Exactly as they appear, print the line with "[1760.49-1760.75s]" and each line after it through the end of the entries below; leave out pictures.
BEGIN
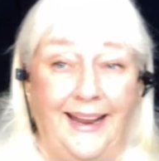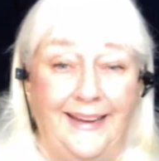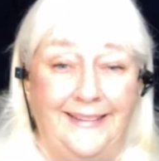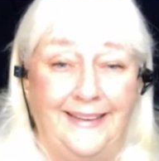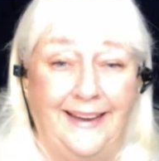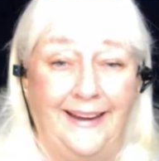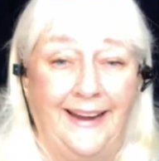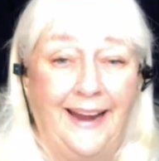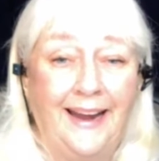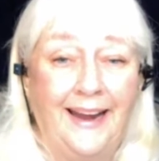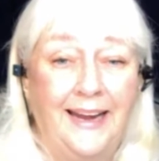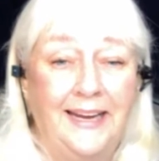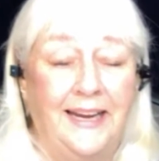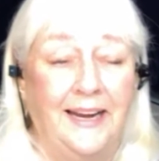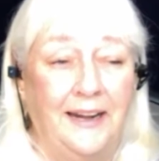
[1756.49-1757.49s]

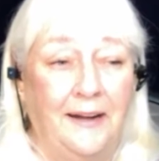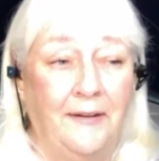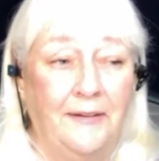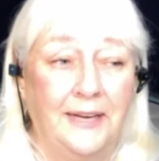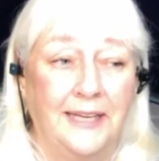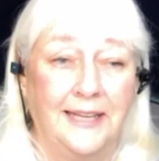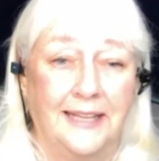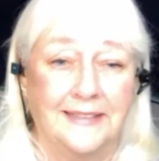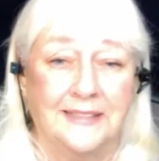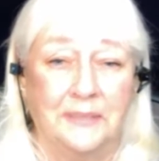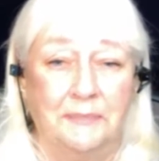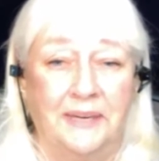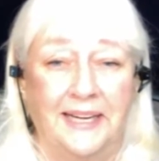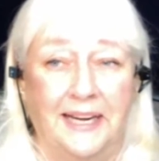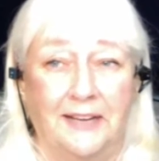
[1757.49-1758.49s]
You let
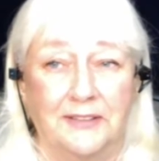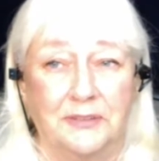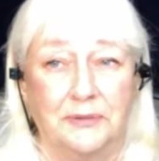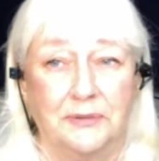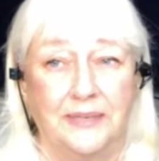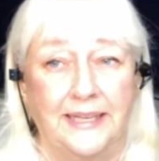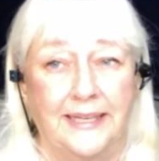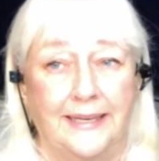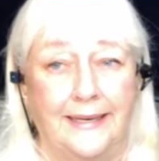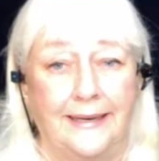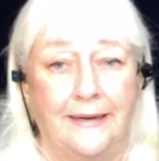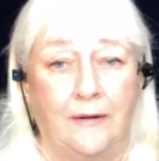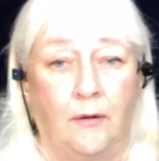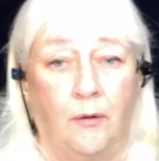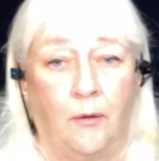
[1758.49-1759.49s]
somebody else read
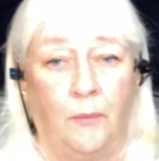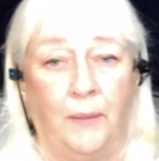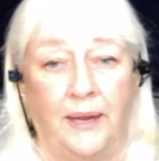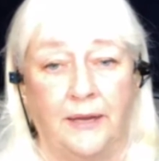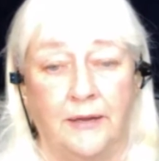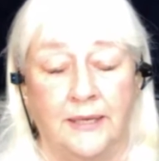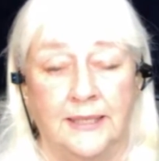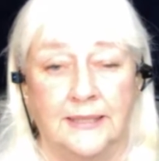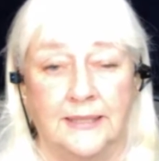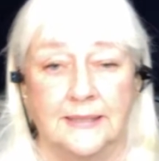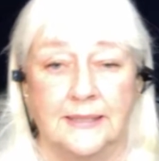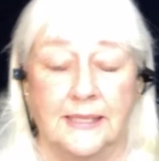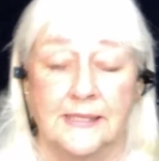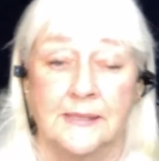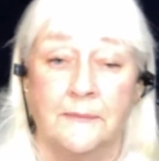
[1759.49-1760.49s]
it, and oh my
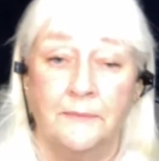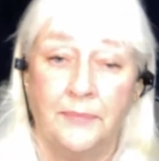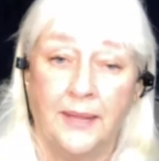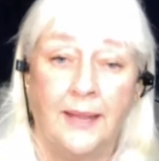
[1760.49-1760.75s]
goodness, it's,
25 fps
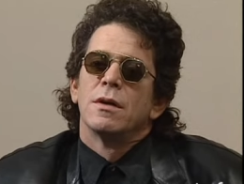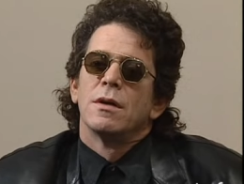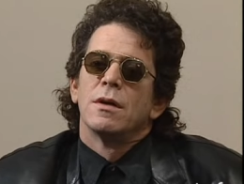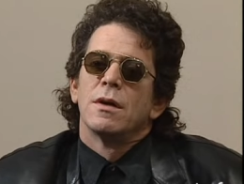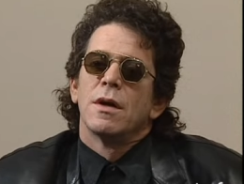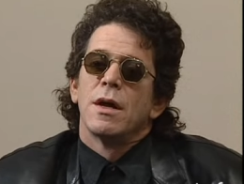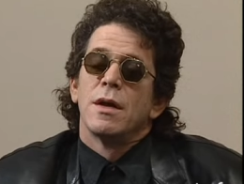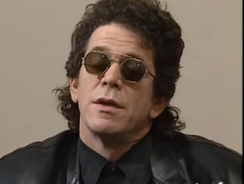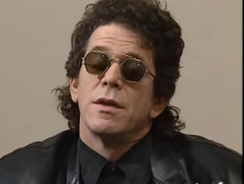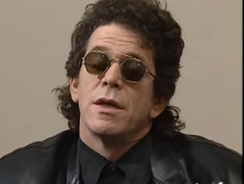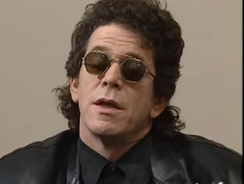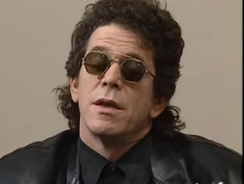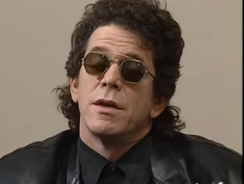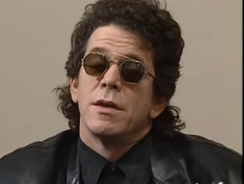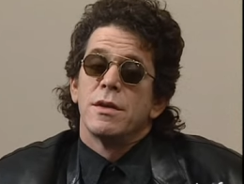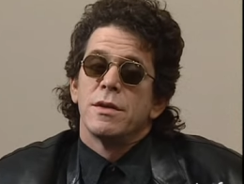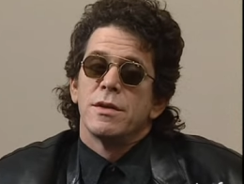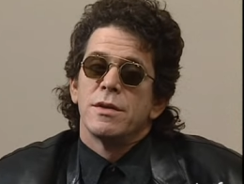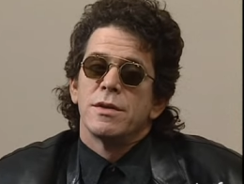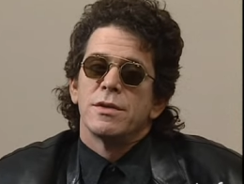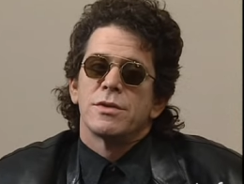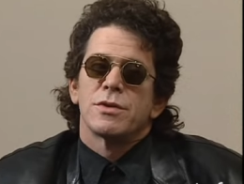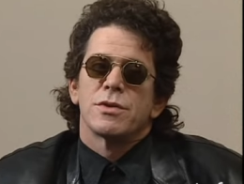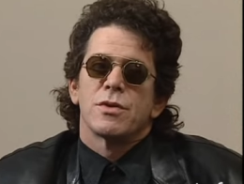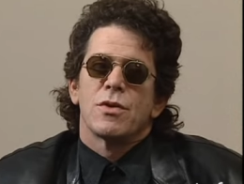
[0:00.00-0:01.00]
And then it
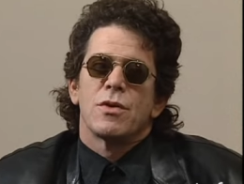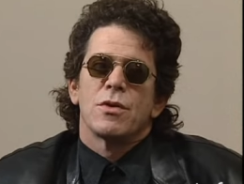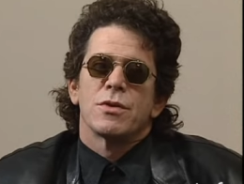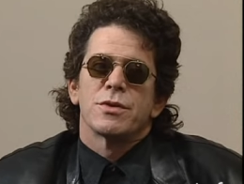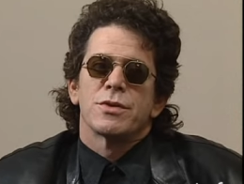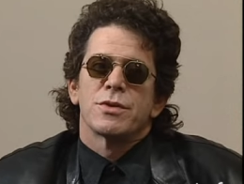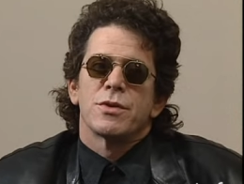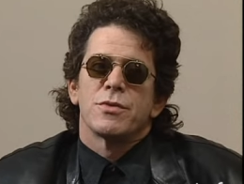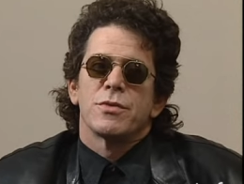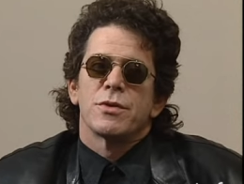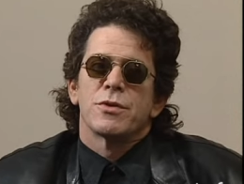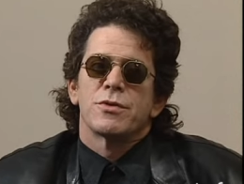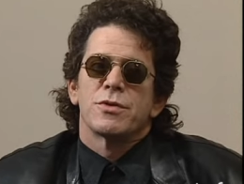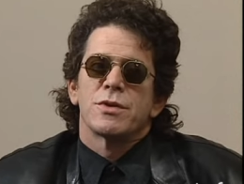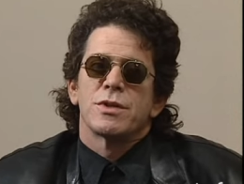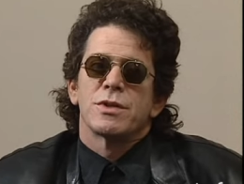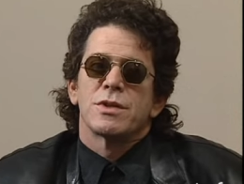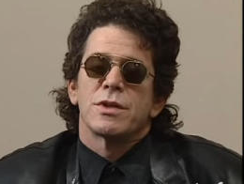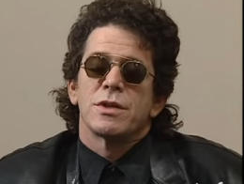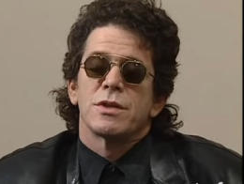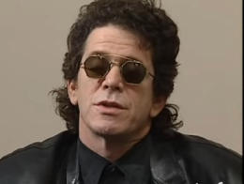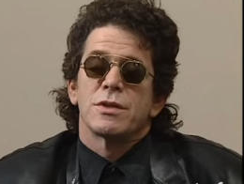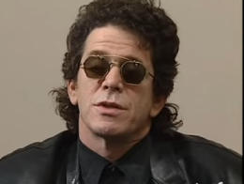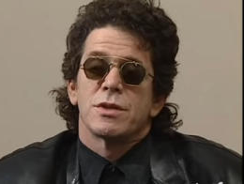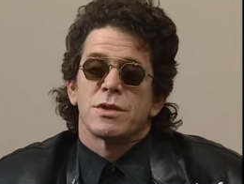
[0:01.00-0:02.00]
is also
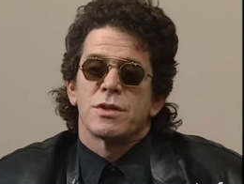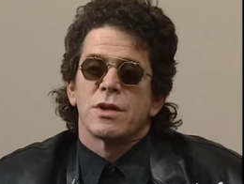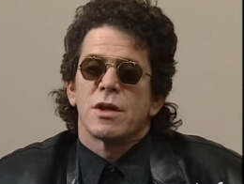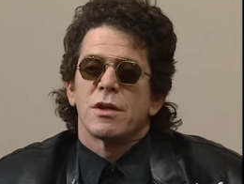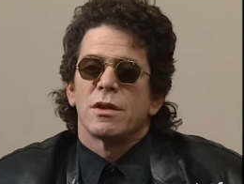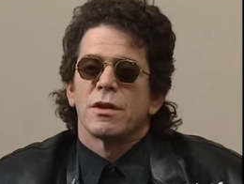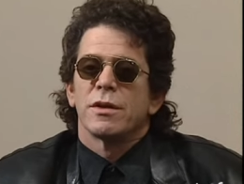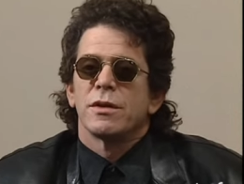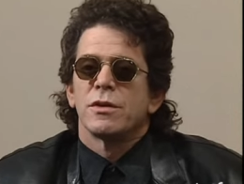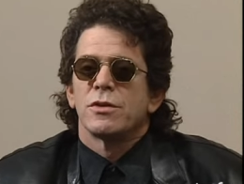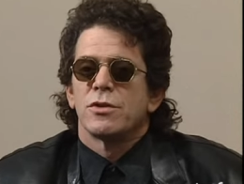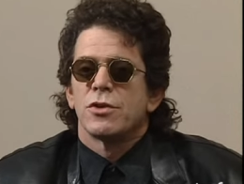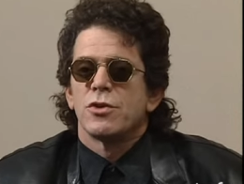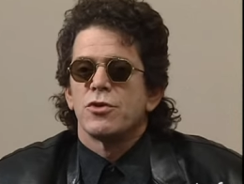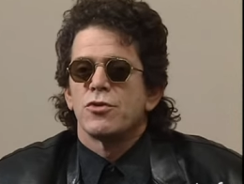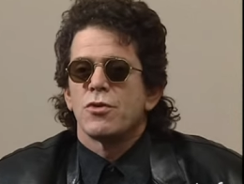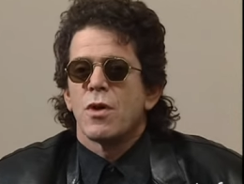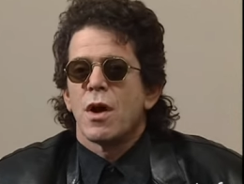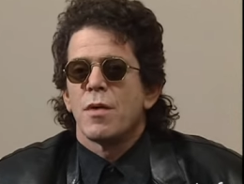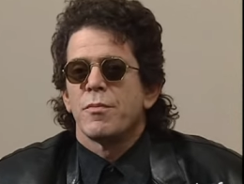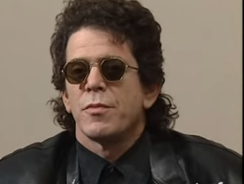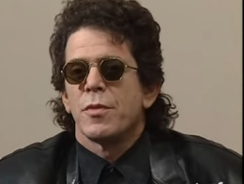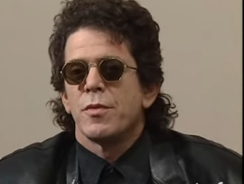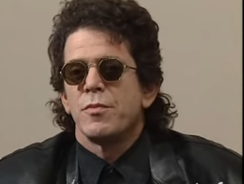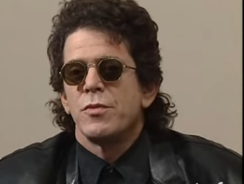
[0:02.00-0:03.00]
interesting to suddenly to
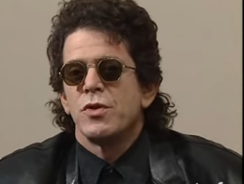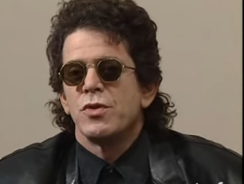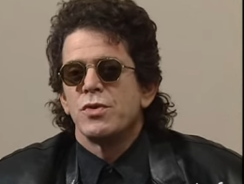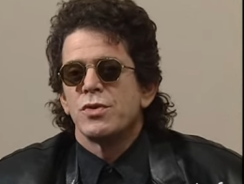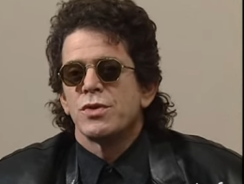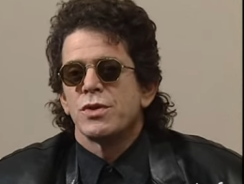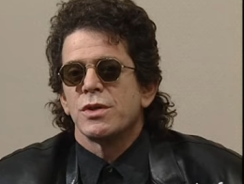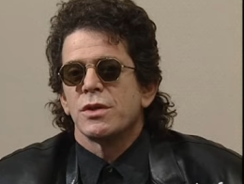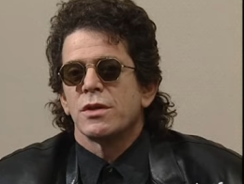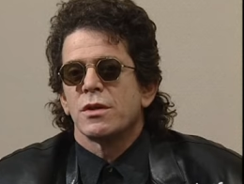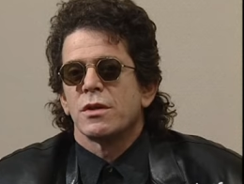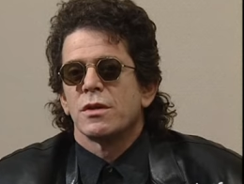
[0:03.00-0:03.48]
drop the music.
END
### [Finished exercise]
[1760.49-1760.75s]
goodness, it's,
25 fps
[0:00.00-0:01.00]
And then it
[0:01.00-0:02.00]
is also
[0:02.00-0:03.00]
interesting to suddenly to
[0:03.00-0:03.48]
drop the music.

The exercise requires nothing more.